◆ Stored items ◆
• • • • • • •

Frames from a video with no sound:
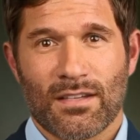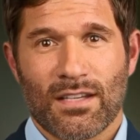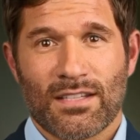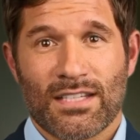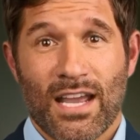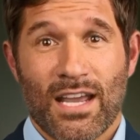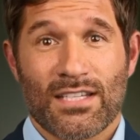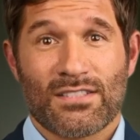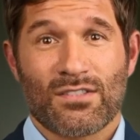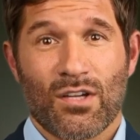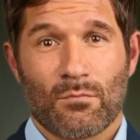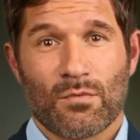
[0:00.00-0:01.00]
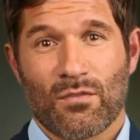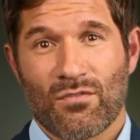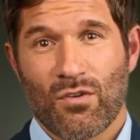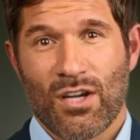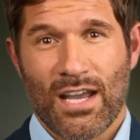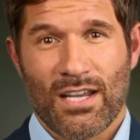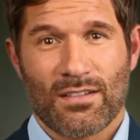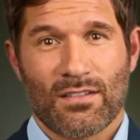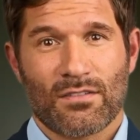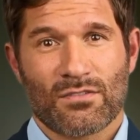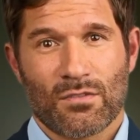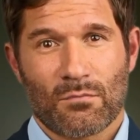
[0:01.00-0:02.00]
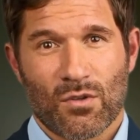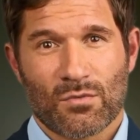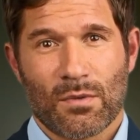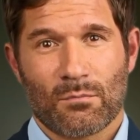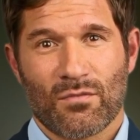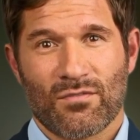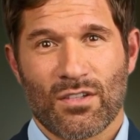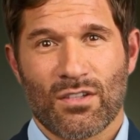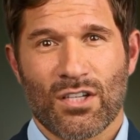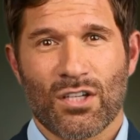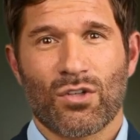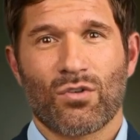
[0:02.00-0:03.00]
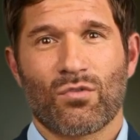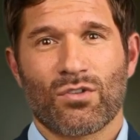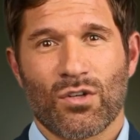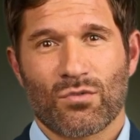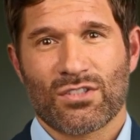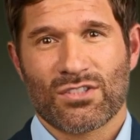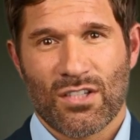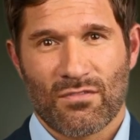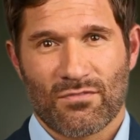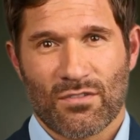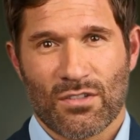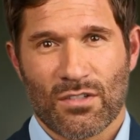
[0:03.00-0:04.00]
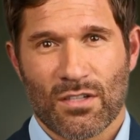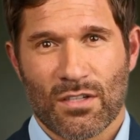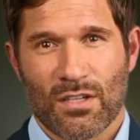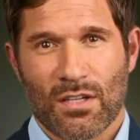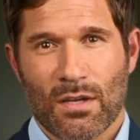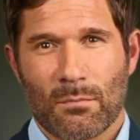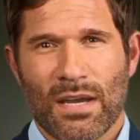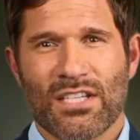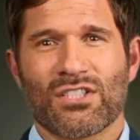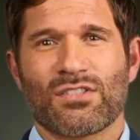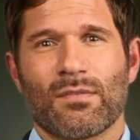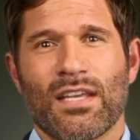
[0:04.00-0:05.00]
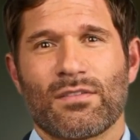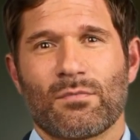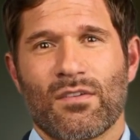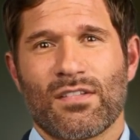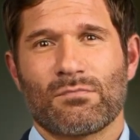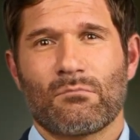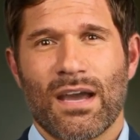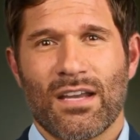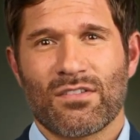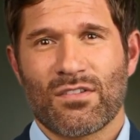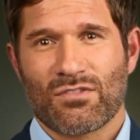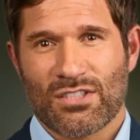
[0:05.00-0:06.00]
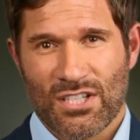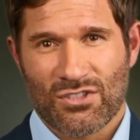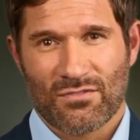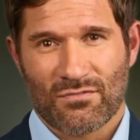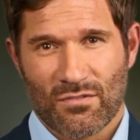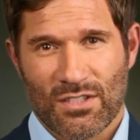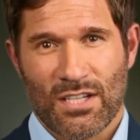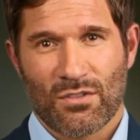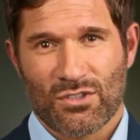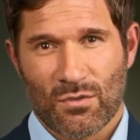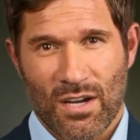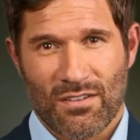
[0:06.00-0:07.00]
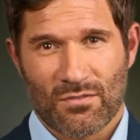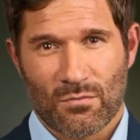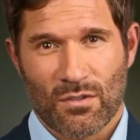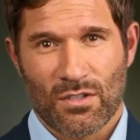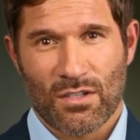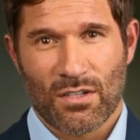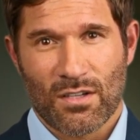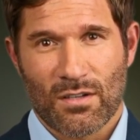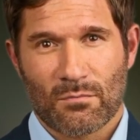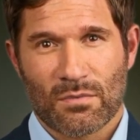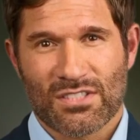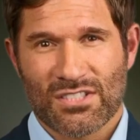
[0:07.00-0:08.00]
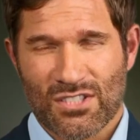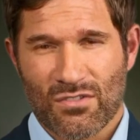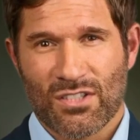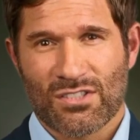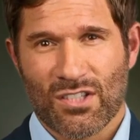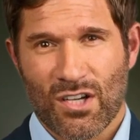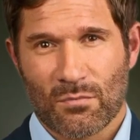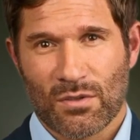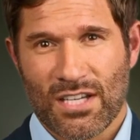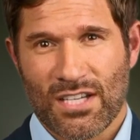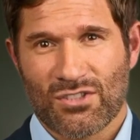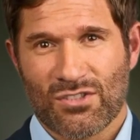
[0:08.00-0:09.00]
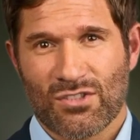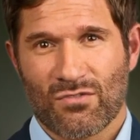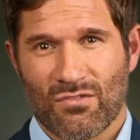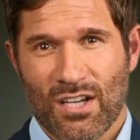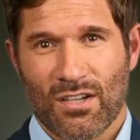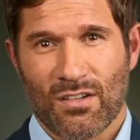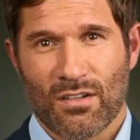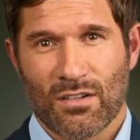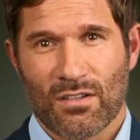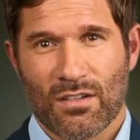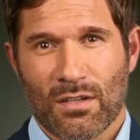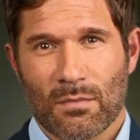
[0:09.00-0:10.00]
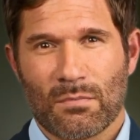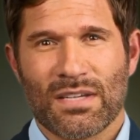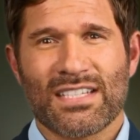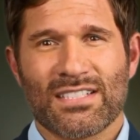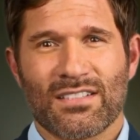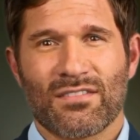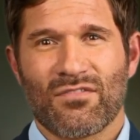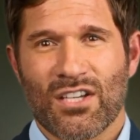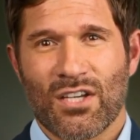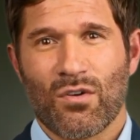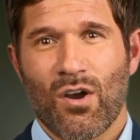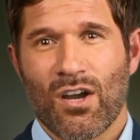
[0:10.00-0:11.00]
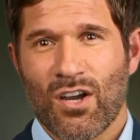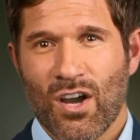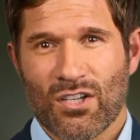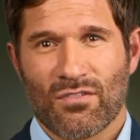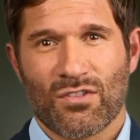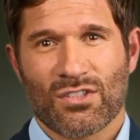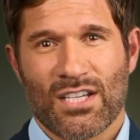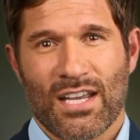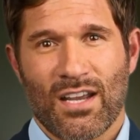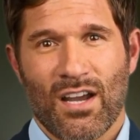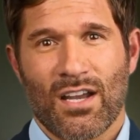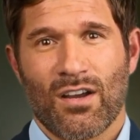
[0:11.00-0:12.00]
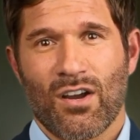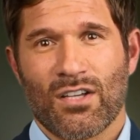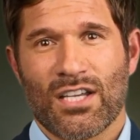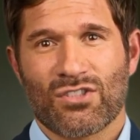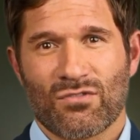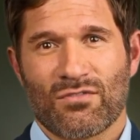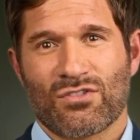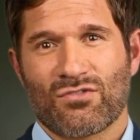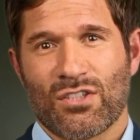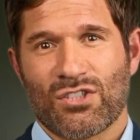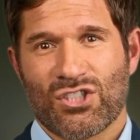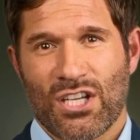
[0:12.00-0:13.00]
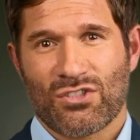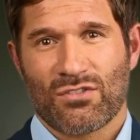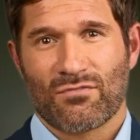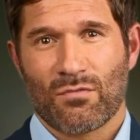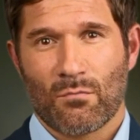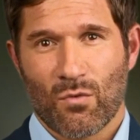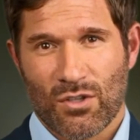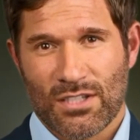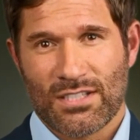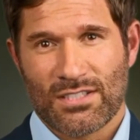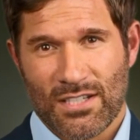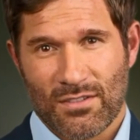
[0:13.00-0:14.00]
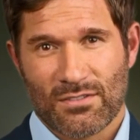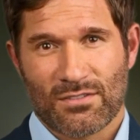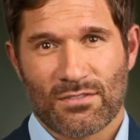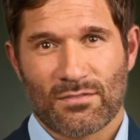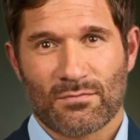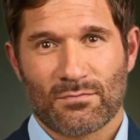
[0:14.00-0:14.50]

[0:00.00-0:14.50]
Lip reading: The eye is numbed beforehand, so most people feel little or no discomfort. Patients may experience mild irritation for a day or two afterward, but serious complications are rare. Please see the video on Ocuverse AI on intravitreal injection for more details.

• • • • • • •

◆ TASK DETAILS ◆
Your reply should hold only the records, duplicated exactly, without any image.

◆ SOLUTION FOR THIS EXERCISE ◆
Frames from a video with no sound:
[0:00.00-0:01.00]
[0:01.00-0:02.00]
[0:02.00-0:03.00]
[0:03.00-0:04.00]
[0:04.00-0:05.00]
[0:05.00-0:06.00]
[0:06.00-0:07.00]
[0:07.00-0:08.00]
[0:08.00-0:09.00]
[0:09.00-0:10.00]
[0:10.00-0:11.00]
[0:11.00-0:12.00]
[0:12.00-0:13.00]
[0:13.00-0:14.00]
[0:14.00-0:14.50]

[0:00.00-0:14.50]
Lip reading: The eye is numbed beforehand, so most people feel little or no discomfort. Patients may experience mild irritation for a day or two afterward, but serious complications are rare. Please see the video on Ocuverse AI on intravitreal injection for more details.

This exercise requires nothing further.